Wednesday, Feb. 20, 2008

Should Newspapers Still Be Taking Sides?

By Rick Stengel, Managing Editor

During the 1936 presidential campaign, the Chicago Tribune, under its archconservative owner, Colonel Robert McCormick, wholeheartedly endorsed the candidacy of the Republican Alf Landon. The paper was so vehemently anti-F.D.R. that 10 days before the election, switchboard operators at the newspaper answered the phone by saying "Hello. Chicago Tribune. Only 10 days left to save the American way of life."

In the next few weeks, newspapers in Ohio, Texas and Pennsylvania will endorse candidates for President. In fact, most of them will endorse both a Democrat and a Republican. In 2004, presidential candidates were endorsed by 418 newspapers across the country -- 29% of all the papers in the U.S.

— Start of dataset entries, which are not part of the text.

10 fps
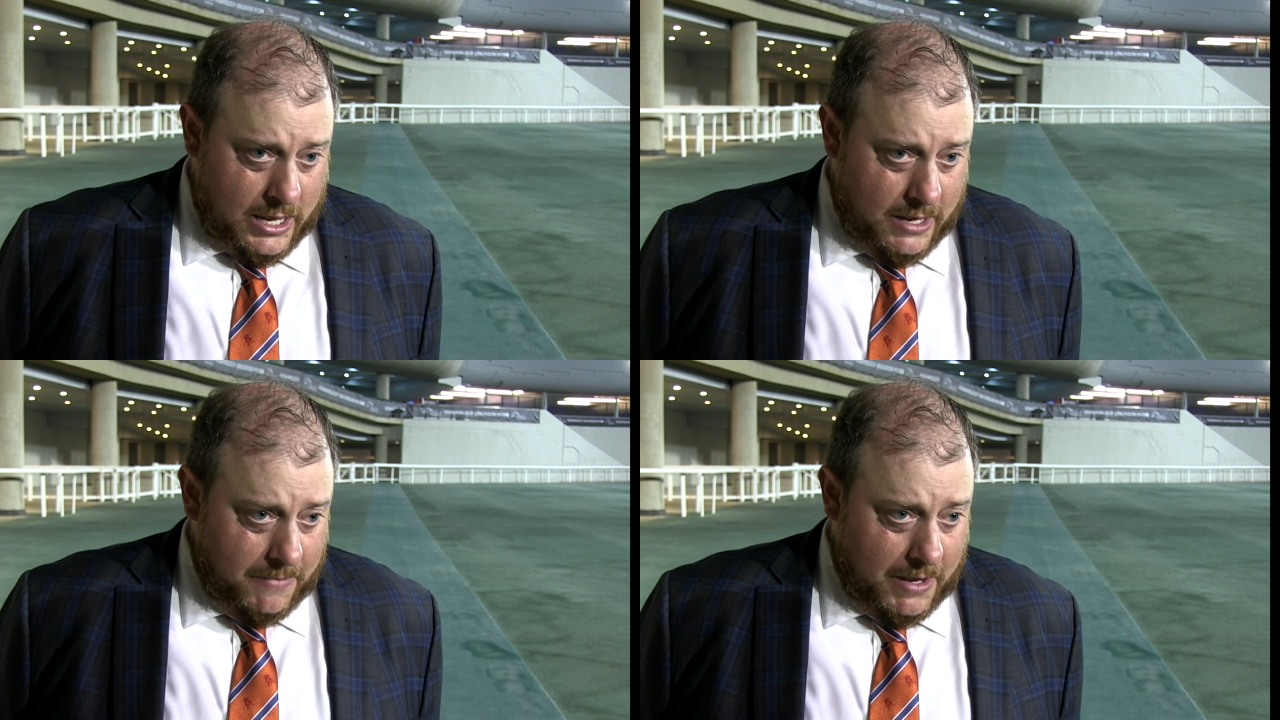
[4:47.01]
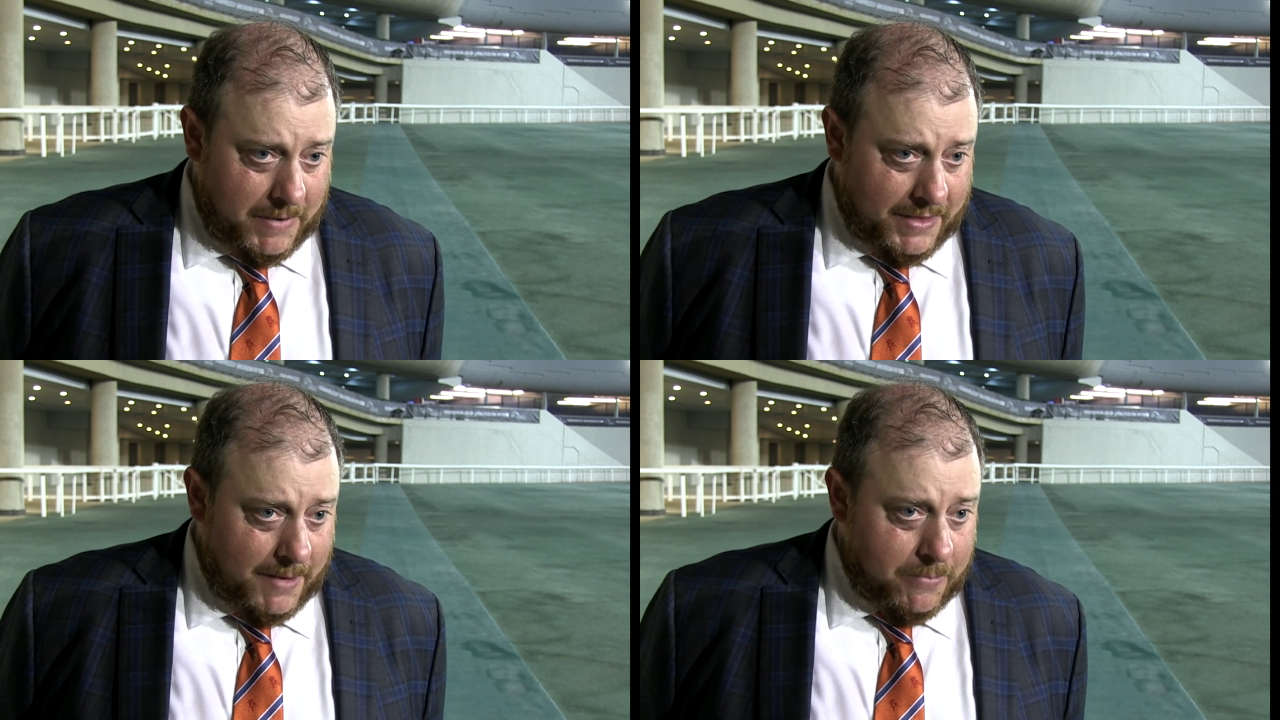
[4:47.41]
Um, and
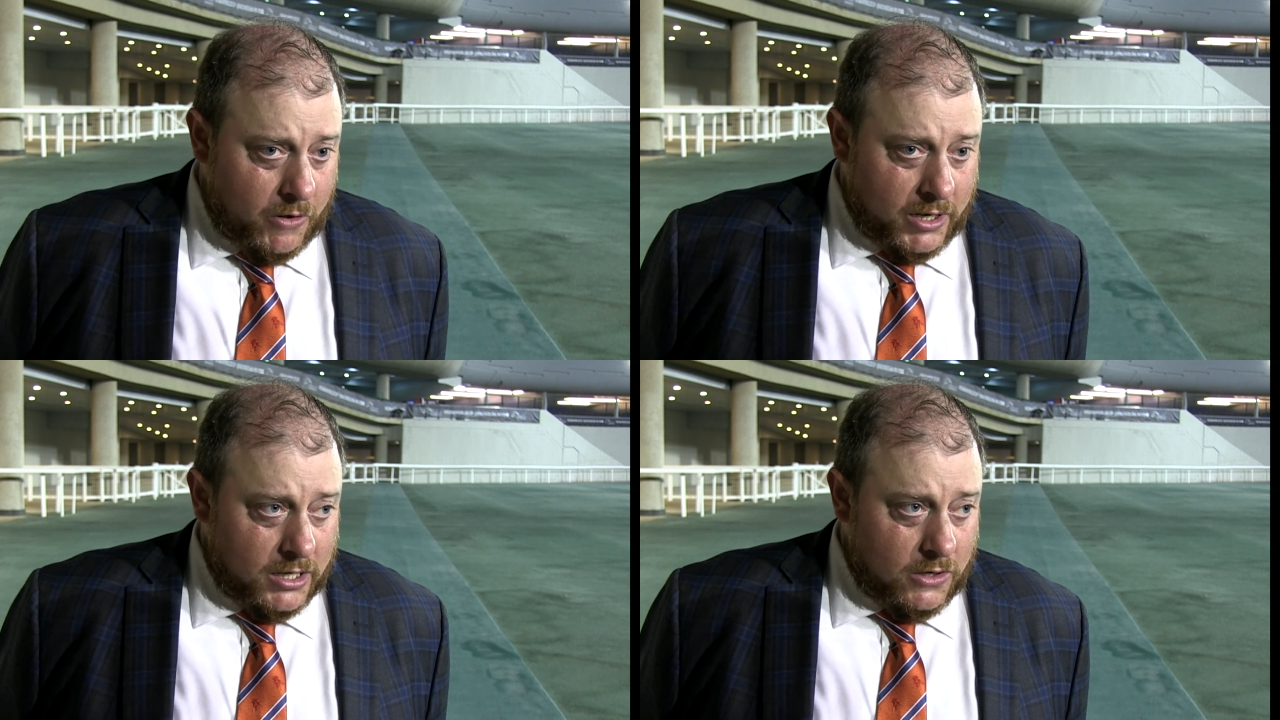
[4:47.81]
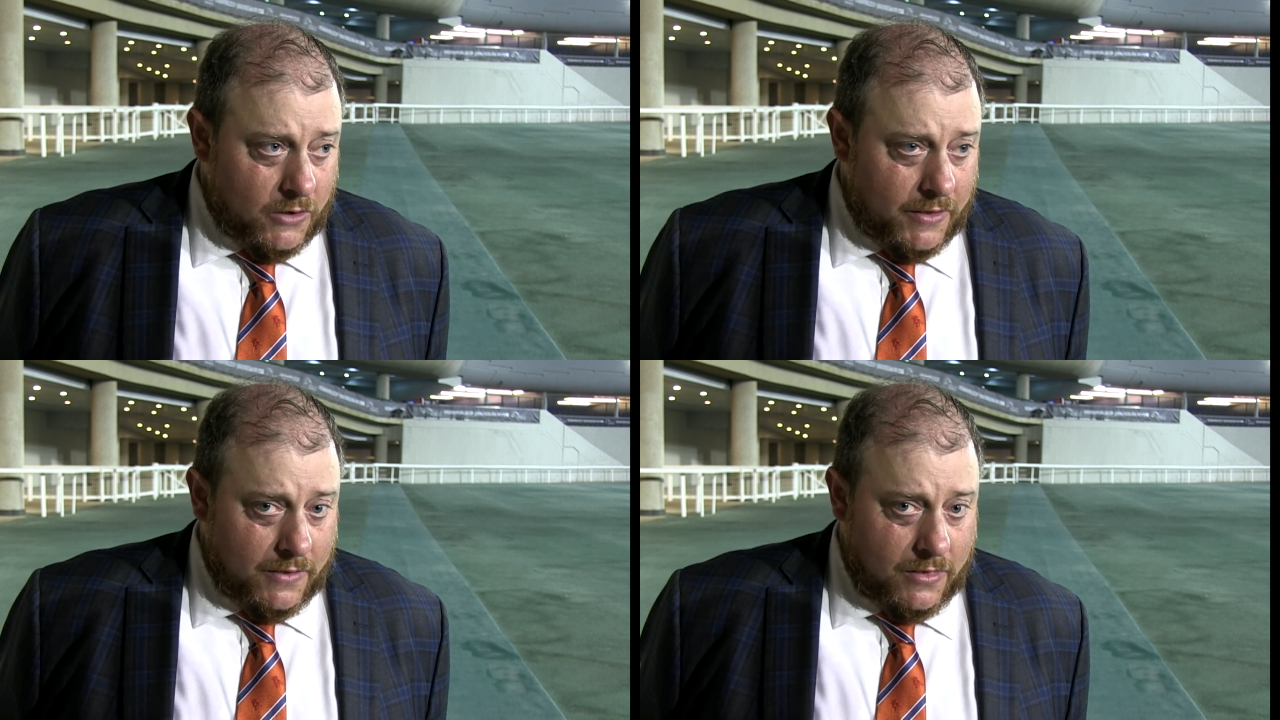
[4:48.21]
by that point, you
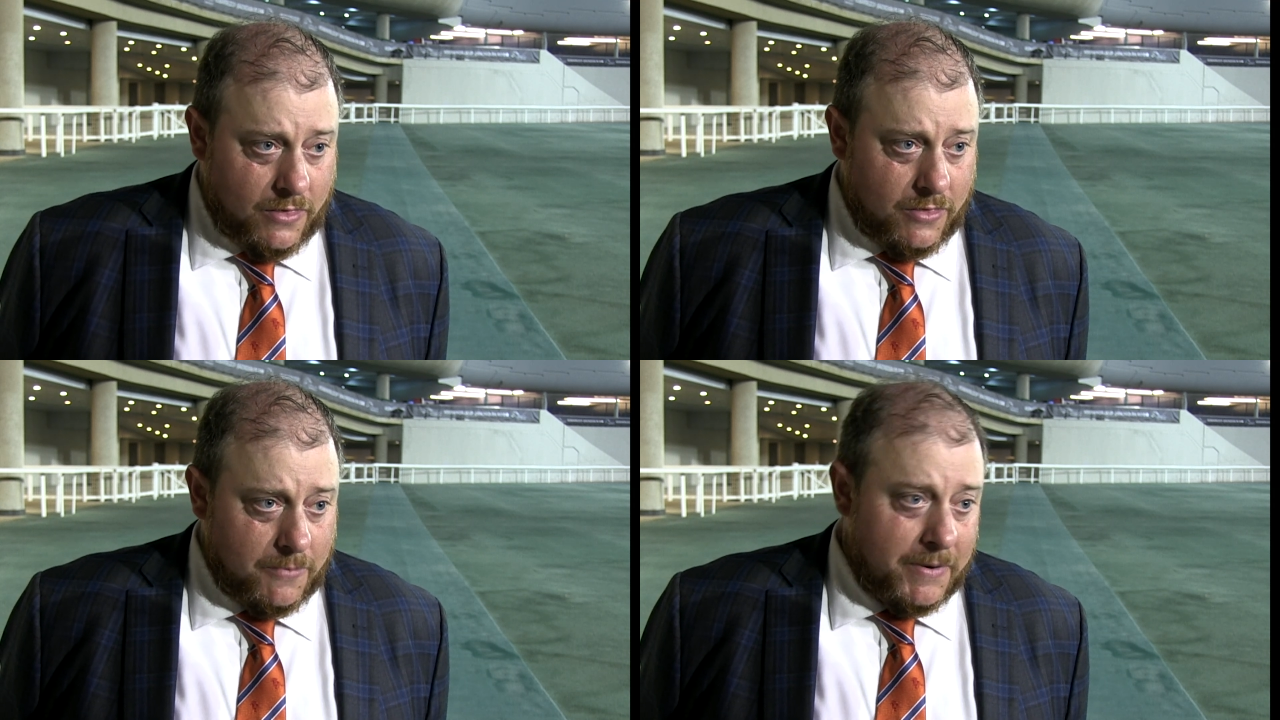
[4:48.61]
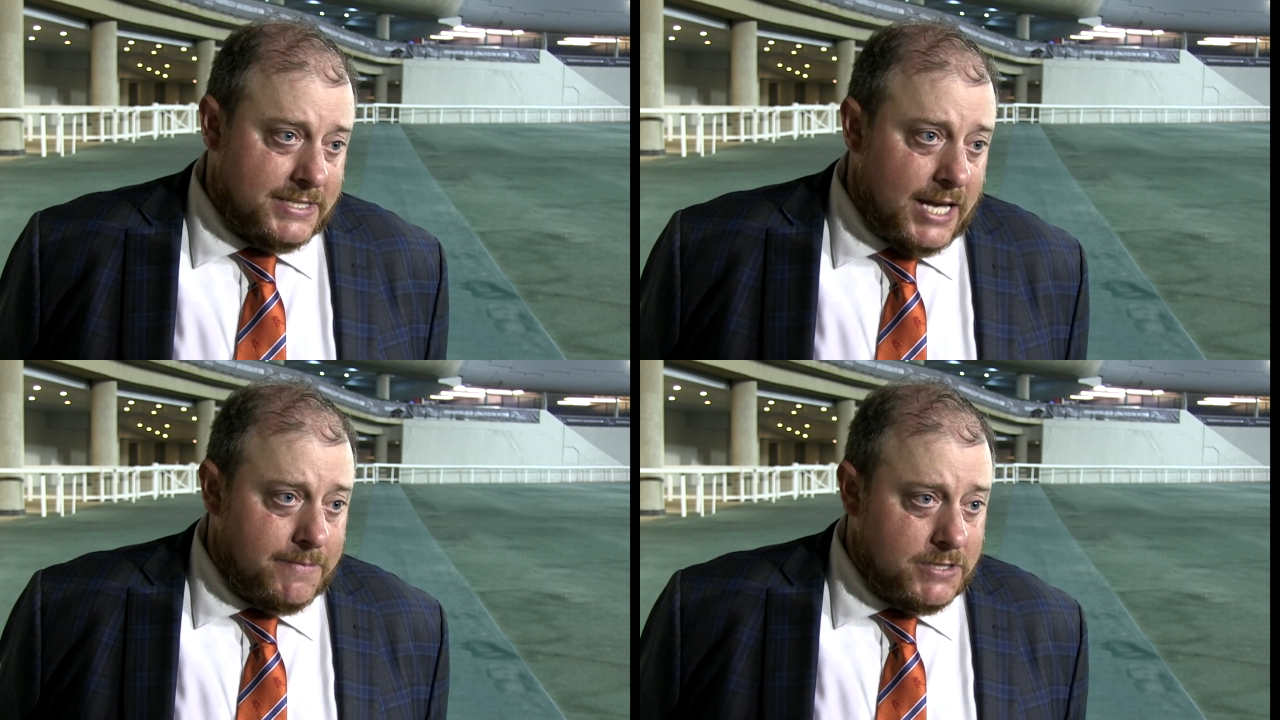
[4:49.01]
know, the, the,
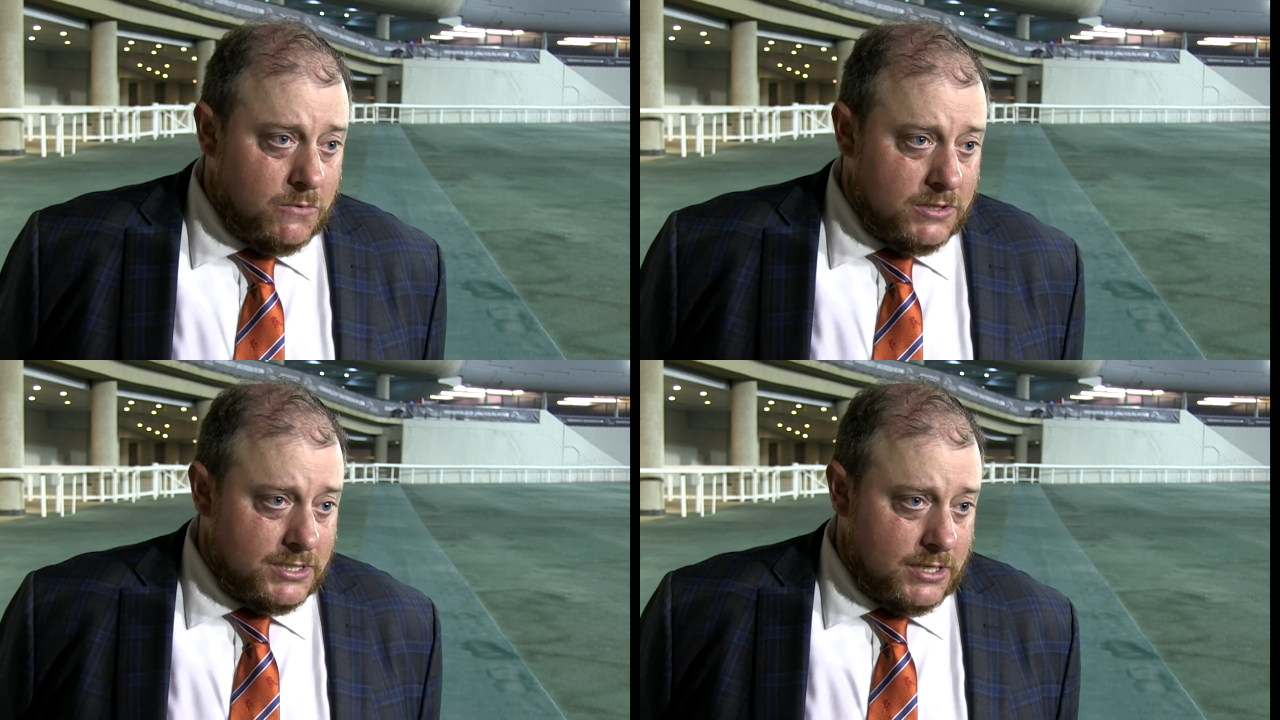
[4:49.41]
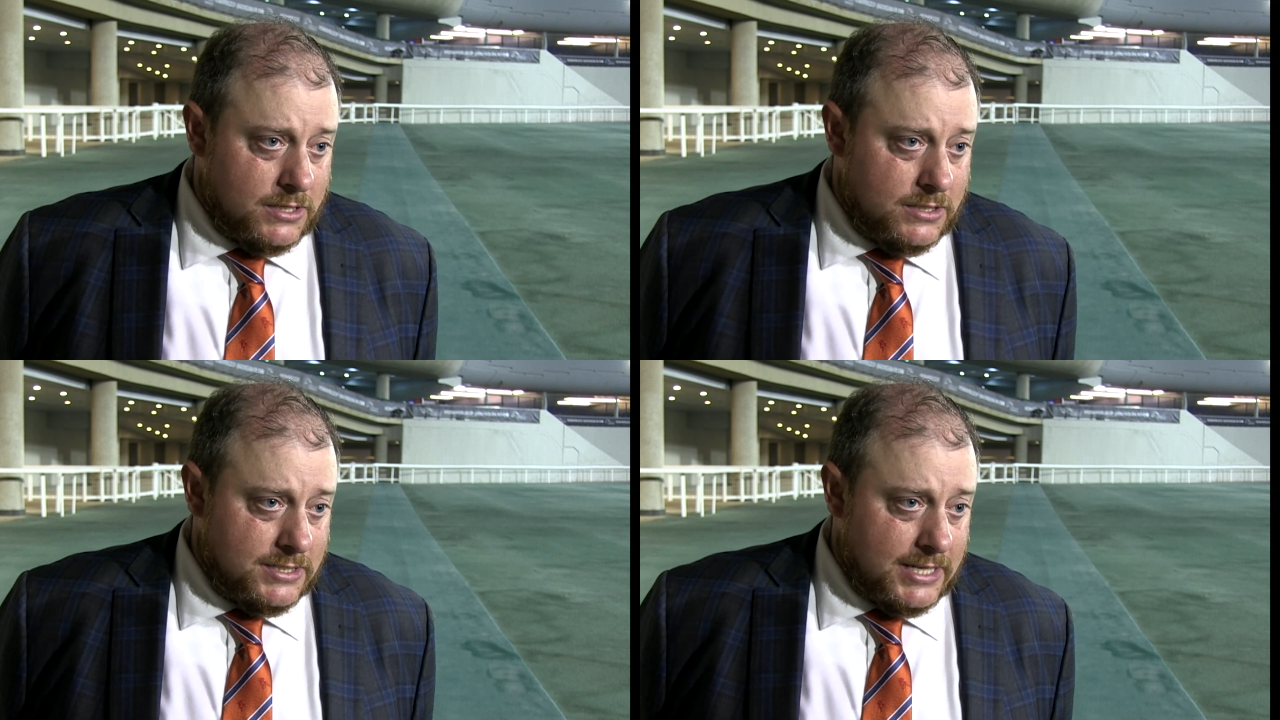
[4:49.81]
best option was
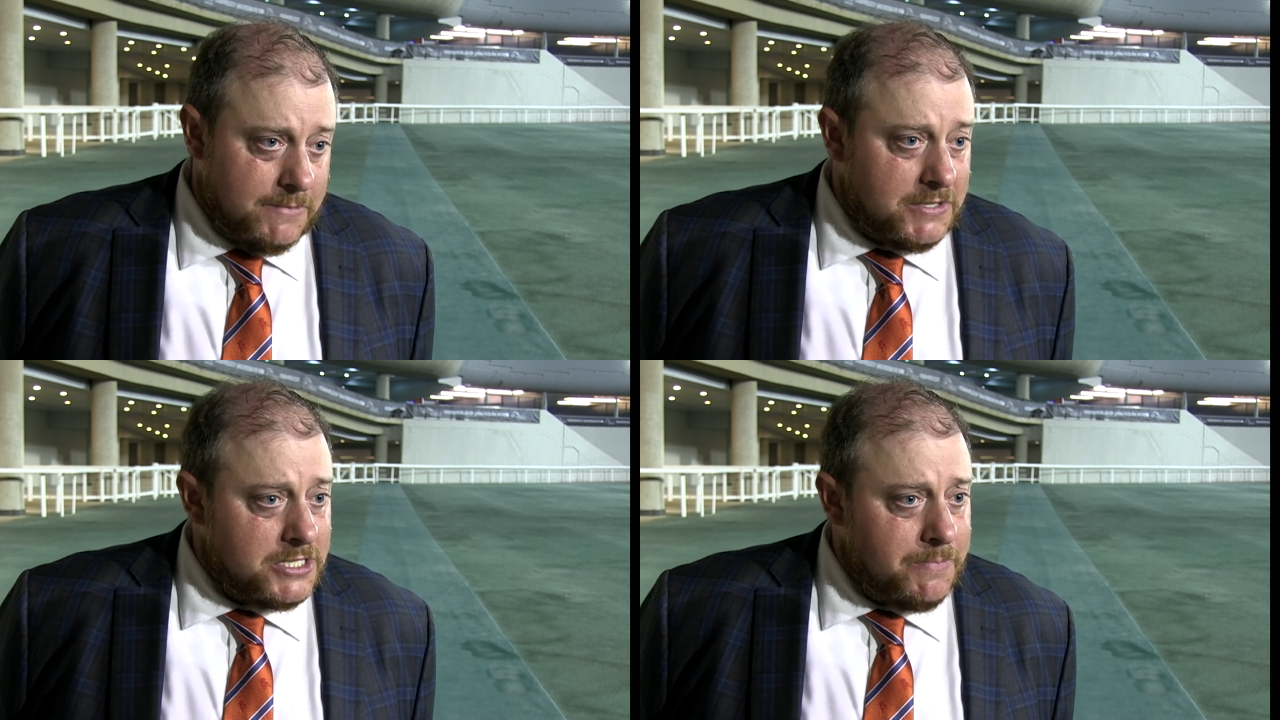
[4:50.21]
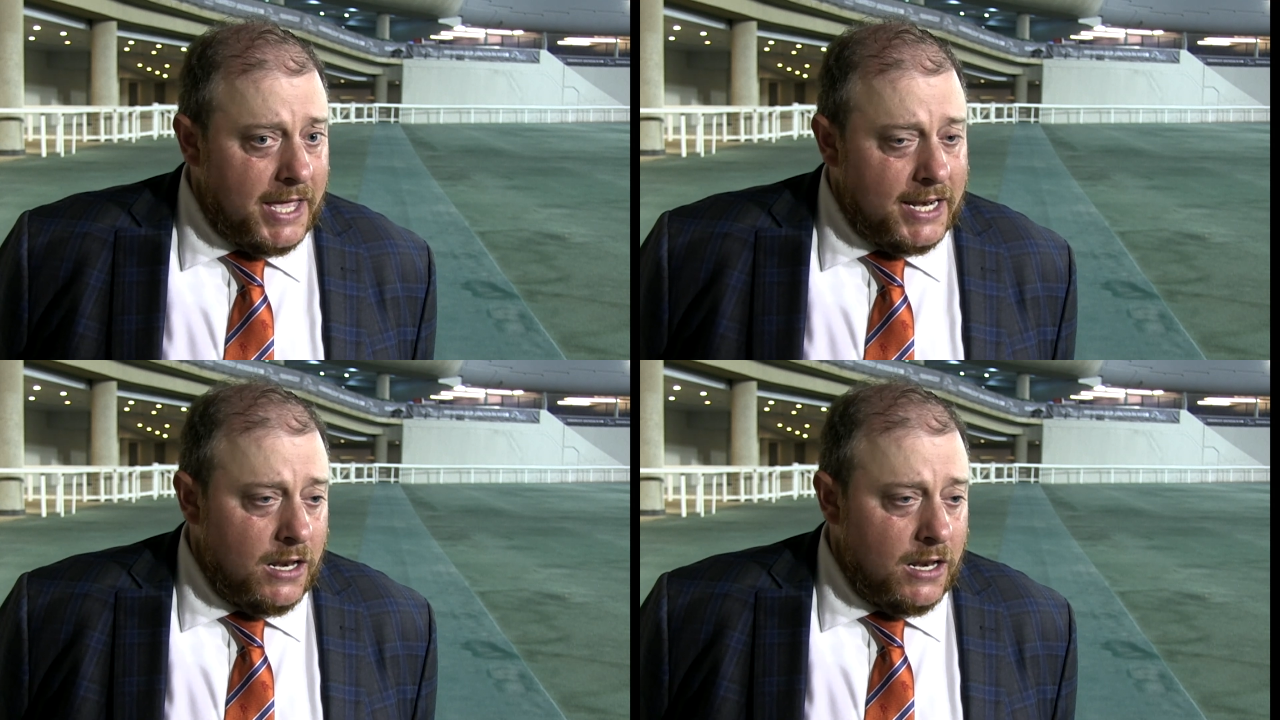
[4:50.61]
to, to send them to Japan.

I confess that I've never quite understood why newspapers endorse presidential candidates. Sure, I know the history and the tradition, the fact that newspapers in the 18th and 19th centuries were often affiliated with political parties, but why do they do it now? Why do it at a time when the credibility and viability of the press are at all-time lows? More important, why do it at a time when readers, especially young readers, question the objectivity of newspapers in particular and the media in general?

Young news consumers are suspicious about traditional authority. They prize objectivity, straightforwardness and transparency. I doubt there's a reader under 30 who gets why newspapers endorse presidential candidates -- and most of the ones I talk to ask the following: How can a newspaper be objective on the front page when it endorses a candidate on the editorial page? They're dubious about whether the reporter who covers Hillary Clinton can be objective if his newspaper has endorsed Barack Obama -- and vice versa. And they're right. At a time when newspapers are trying to ensure their survival by attracting younger readers, the idea of endorsements is both counterproductive and an anachronism. It's certainly the prerogative of newspapers and their owners to endorse candidates, but in doing so they are undermining the very basis for their business, which is impartiality. It's a recipe for having less influence, not more.

I want our writers and reporters to express a point of view in their stories. They're experts, they've done their homework, and I think it's fair for writers to suggest that after thoroughly reviewing the candidates' policies on health care, they find one more practical than another. That's transparency. Media outlets should publish editorials and take positions, but the vote for President is the most personal decision we make as citizens. No one wants to be told how to vote -- and we make all kinds of judgments about the people who do.

Journalists love to cite the fact that the press is the only industry protected by the Constitution. A free press, as Jefferson noted, is part of our system of checks and balances; it is one of the few guarantors of democracy. But for the press to remain free, we need to preserve both the reality and the appearance of that freedom, and endorsements undermine that.